Stored data

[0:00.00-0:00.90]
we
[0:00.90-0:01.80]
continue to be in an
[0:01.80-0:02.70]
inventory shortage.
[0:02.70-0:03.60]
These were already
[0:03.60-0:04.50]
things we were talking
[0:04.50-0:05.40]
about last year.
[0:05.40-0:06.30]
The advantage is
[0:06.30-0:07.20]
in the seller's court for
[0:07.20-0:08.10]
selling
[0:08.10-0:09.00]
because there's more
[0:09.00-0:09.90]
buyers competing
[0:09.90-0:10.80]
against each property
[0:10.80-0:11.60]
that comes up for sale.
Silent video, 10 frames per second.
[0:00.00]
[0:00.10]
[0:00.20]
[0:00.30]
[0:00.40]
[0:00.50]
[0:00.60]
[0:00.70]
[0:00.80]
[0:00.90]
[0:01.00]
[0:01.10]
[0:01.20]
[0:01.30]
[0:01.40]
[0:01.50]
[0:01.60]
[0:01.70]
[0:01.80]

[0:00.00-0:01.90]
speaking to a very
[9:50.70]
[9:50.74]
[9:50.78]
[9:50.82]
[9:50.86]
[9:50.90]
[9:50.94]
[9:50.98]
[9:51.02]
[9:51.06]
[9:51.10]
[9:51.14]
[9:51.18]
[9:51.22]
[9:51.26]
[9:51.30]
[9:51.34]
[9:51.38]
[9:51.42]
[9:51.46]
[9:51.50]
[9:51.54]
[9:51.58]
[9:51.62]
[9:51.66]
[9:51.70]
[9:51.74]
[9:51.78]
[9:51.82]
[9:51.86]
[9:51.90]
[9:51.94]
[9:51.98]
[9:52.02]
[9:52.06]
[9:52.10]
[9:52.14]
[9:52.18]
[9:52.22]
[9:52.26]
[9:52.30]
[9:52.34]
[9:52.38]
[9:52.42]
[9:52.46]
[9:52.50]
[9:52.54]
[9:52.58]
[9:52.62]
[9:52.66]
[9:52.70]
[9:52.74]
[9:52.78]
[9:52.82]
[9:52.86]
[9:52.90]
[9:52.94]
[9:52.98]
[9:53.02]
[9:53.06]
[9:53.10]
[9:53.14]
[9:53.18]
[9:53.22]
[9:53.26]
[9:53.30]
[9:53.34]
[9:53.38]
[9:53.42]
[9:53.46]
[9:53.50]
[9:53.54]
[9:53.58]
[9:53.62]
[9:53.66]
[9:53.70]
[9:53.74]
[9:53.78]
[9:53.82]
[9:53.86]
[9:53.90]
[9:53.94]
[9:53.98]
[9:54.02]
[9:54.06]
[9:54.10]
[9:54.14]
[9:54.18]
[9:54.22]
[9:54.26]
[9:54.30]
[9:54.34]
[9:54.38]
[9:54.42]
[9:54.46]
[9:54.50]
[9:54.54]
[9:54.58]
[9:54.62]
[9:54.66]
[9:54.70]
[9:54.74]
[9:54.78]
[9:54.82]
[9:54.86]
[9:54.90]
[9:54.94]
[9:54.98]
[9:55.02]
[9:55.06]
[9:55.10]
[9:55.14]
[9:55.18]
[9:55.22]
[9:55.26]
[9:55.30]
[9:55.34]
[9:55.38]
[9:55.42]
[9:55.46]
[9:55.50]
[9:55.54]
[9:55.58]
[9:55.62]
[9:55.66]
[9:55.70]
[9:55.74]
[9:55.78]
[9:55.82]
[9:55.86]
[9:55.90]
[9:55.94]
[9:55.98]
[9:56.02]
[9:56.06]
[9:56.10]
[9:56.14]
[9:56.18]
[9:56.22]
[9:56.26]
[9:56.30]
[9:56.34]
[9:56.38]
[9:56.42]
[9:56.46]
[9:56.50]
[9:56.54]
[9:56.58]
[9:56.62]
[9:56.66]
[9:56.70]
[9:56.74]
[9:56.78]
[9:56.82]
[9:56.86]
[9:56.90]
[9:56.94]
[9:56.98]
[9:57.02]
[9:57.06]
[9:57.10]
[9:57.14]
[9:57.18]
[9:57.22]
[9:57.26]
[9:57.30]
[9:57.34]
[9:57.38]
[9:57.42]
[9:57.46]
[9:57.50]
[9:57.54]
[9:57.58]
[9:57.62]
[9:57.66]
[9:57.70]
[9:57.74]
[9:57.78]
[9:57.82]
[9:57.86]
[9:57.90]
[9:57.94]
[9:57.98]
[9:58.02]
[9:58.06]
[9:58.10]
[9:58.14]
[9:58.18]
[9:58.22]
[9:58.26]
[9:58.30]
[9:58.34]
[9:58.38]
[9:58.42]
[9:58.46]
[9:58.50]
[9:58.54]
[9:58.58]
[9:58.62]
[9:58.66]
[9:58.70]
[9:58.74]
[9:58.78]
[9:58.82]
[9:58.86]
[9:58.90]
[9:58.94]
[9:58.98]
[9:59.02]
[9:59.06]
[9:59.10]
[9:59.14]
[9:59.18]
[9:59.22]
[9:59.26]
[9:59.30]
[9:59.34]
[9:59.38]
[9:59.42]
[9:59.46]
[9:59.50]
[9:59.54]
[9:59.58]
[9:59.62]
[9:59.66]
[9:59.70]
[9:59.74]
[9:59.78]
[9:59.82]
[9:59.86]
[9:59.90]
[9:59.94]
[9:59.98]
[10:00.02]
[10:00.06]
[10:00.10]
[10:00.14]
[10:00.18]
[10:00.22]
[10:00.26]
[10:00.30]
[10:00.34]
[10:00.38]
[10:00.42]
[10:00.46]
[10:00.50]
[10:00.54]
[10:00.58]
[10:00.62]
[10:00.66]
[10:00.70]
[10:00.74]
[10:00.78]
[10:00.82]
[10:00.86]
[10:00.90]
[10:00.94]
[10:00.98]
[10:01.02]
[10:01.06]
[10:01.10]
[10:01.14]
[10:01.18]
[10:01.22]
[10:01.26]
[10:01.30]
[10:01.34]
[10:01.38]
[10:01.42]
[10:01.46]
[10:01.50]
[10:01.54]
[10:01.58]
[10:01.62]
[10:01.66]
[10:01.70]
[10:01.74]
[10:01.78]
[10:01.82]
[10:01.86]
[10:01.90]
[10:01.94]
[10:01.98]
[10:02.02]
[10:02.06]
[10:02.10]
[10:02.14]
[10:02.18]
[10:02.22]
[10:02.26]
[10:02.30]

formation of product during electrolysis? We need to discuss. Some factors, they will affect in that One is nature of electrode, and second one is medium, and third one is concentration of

Work task:
Output the entries above in their entirety, exactly as written.

Solved problem:
[0:00.00-0:00.90]
we
[0:00.90-0:01.80]
continue to be in an
[0:01.80-0:02.70]
inventory shortage.
[0:02.70-0:03.60]
These were already
[0:03.60-0:04.50]
things we were talking
[0:04.50-0:05.40]
about last year.
[0:05.40-0:06.30]
The advantage is
[0:06.30-0:07.20]
in the seller's court for
[0:07.20-0:08.10]
selling
[0:08.10-0:09.00]
because there's more
[0:09.00-0:09.90]
buyers competing
[0:09.90-0:10.80]
against each property
[0:10.80-0:11.60]
that comes up for sale.
Silent video, 10 frames per second.
[0:00.00]
[0:00.10]
[0:00.20]
[0:00.30]
[0:00.40]
[0:00.50]
[0:00.60]
[0:00.70]
[0:00.80]
[0:00.90]
[0:01.00]
[0:01.10]
[0:01.20]
[0:01.30]
[0:01.40]
[0:01.50]
[0:01.60]
[0:01.70]
[0:01.80]

[0:00.00-0:01.90]
speaking to a very
[9:50.70]
[9:50.74]
[9:50.78]
[9:50.82]
[9:50.86]
[9:50.90]
[9:50.94]
[9:50.98]
[9:51.02]
[9:51.06]
[9:51.10]
[9:51.14]
[9:51.18]
[9:51.22]
[9:51.26]
[9:51.30]
[9:51.34]
[9:51.38]
[9:51.42]
[9:51.46]
[9:51.50]
[9:51.54]
[9:51.58]
[9:51.62]
[9:51.66]
[9:51.70]
[9:51.74]
[9:51.78]
[9:51.82]
[9:51.86]
[9:51.90]
[9:51.94]
[9:51.98]
[9:52.02]
[9:52.06]
[9:52.10]
[9:52.14]
[9:52.18]
[9:52.22]
[9:52.26]
[9:52.30]
[9:52.34]
[9:52.38]
[9:52.42]
[9:52.46]
[9:52.50]
[9:52.54]
[9:52.58]
[9:52.62]
[9:52.66]
[9:52.70]
[9:52.74]
[9:52.78]
[9:52.82]
[9:52.86]
[9:52.90]
[9:52.94]
[9:52.98]
[9:53.02]
[9:53.06]
[9:53.10]
[9:53.14]
[9:53.18]
[9:53.22]
[9:53.26]
[9:53.30]
[9:53.34]
[9:53.38]
[9:53.42]
[9:53.46]
[9:53.50]
[9:53.54]
[9:53.58]
[9:53.62]
[9:53.66]
[9:53.70]
[9:53.74]
[9:53.78]
[9:53.82]
[9:53.86]
[9:53.90]
[9:53.94]
[9:53.98]
[9:54.02]
[9:54.06]
[9:54.10]
[9:54.14]
[9:54.18]
[9:54.22]
[9:54.26]
[9:54.30]
[9:54.34]
[9:54.38]
[9:54.42]
[9:54.46]
[9:54.50]
[9:54.54]
[9:54.58]
[9:54.62]
[9:54.66]
[9:54.70]
[9:54.74]
[9:54.78]
[9:54.82]
[9:54.86]
[9:54.90]
[9:54.94]
[9:54.98]
[9:55.02]
[9:55.06]
[9:55.10]
[9:55.14]
[9:55.18]
[9:55.22]
[9:55.26]
[9:55.30]
[9:55.34]
[9:55.38]
[9:55.42]
[9:55.46]
[9:55.50]
[9:55.54]
[9:55.58]
[9:55.62]
[9:55.66]
[9:55.70]
[9:55.74]
[9:55.78]
[9:55.82]
[9:55.86]
[9:55.90]
[9:55.94]
[9:55.98]
[9:56.02]
[9:56.06]
[9:56.10]
[9:56.14]
[9:56.18]
[9:56.22]
[9:56.26]
[9:56.30]
[9:56.34]
[9:56.38]
[9:56.42]
[9:56.46]
[9:56.50]
[9:56.54]
[9:56.58]
[9:56.62]
[9:56.66]
[9:56.70]
[9:56.74]
[9:56.78]
[9:56.82]
[9:56.86]
[9:56.90]
[9:56.94]
[9:56.98]
[9:57.02]
[9:57.06]
[9:57.10]
[9:57.14]
[9:57.18]
[9:57.22]
[9:57.26]
[9:57.30]
[9:57.34]
[9:57.38]
[9:57.42]
[9:57.46]
[9:57.50]
[9:57.54]
[9:57.58]
[9:57.62]
[9:57.66]
[9:57.70]
[9:57.74]
[9:57.78]
[9:57.82]
[9:57.86]
[9:57.90]
[9:57.94]
[9:57.98]
[9:58.02]
[9:58.06]
[9:58.10]
[9:58.14]
[9:58.18]
[9:58.22]
[9:58.26]
[9:58.30]
[9:58.34]
[9:58.38]
[9:58.42]
[9:58.46]
[9:58.50]
[9:58.54]
[9:58.58]
[9:58.62]
[9:58.66]
[9:58.70]
[9:58.74]
[9:58.78]
[9:58.82]
[9:58.86]
[9:58.90]
[9:58.94]
[9:58.98]
[9:59.02]
[9:59.06]
[9:59.10]
[9:59.14]
[9:59.18]
[9:59.22]
[9:59.26]
[9:59.30]
[9:59.34]
[9:59.38]
[9:59.42]
[9:59.46]
[9:59.50]
[9:59.54]
[9:59.58]
[9:59.62]
[9:59.66]
[9:59.70]
[9:59.74]
[9:59.78]
[9:59.82]
[9:59.86]
[9:59.90]
[9:59.94]
[9:59.98]
[10:00.02]
[10:00.06]
[10:00.10]
[10:00.14]
[10:00.18]
[10:00.22]
[10:00.26]
[10:00.30]
[10:00.34]
[10:00.38]
[10:00.42]
[10:00.46]
[10:00.50]
[10:00.54]
[10:00.58]
[10:00.62]
[10:00.66]
[10:00.70]
[10:00.74]
[10:00.78]
[10:00.82]
[10:00.86]
[10:00.90]
[10:00.94]
[10:00.98]
[10:01.02]
[10:01.06]
[10:01.10]
[10:01.14]
[10:01.18]
[10:01.22]
[10:01.26]
[10:01.30]
[10:01.34]
[10:01.38]
[10:01.42]
[10:01.46]
[10:01.50]
[10:01.54]
[10:01.58]
[10:01.62]
[10:01.66]
[10:01.70]
[10:01.74]
[10:01.78]
[10:01.82]
[10:01.86]
[10:01.90]
[10:01.94]
[10:01.98]
[10:02.02]
[10:02.06]
[10:02.10]
[10:02.14]
[10:02.18]
[10:02.22]
[10:02.26]
[10:02.30]

formation of product during electrolysis? We need to discuss. Some factors, they will affect in that One is nature of electrode, and second one is medium, and third one is concentration of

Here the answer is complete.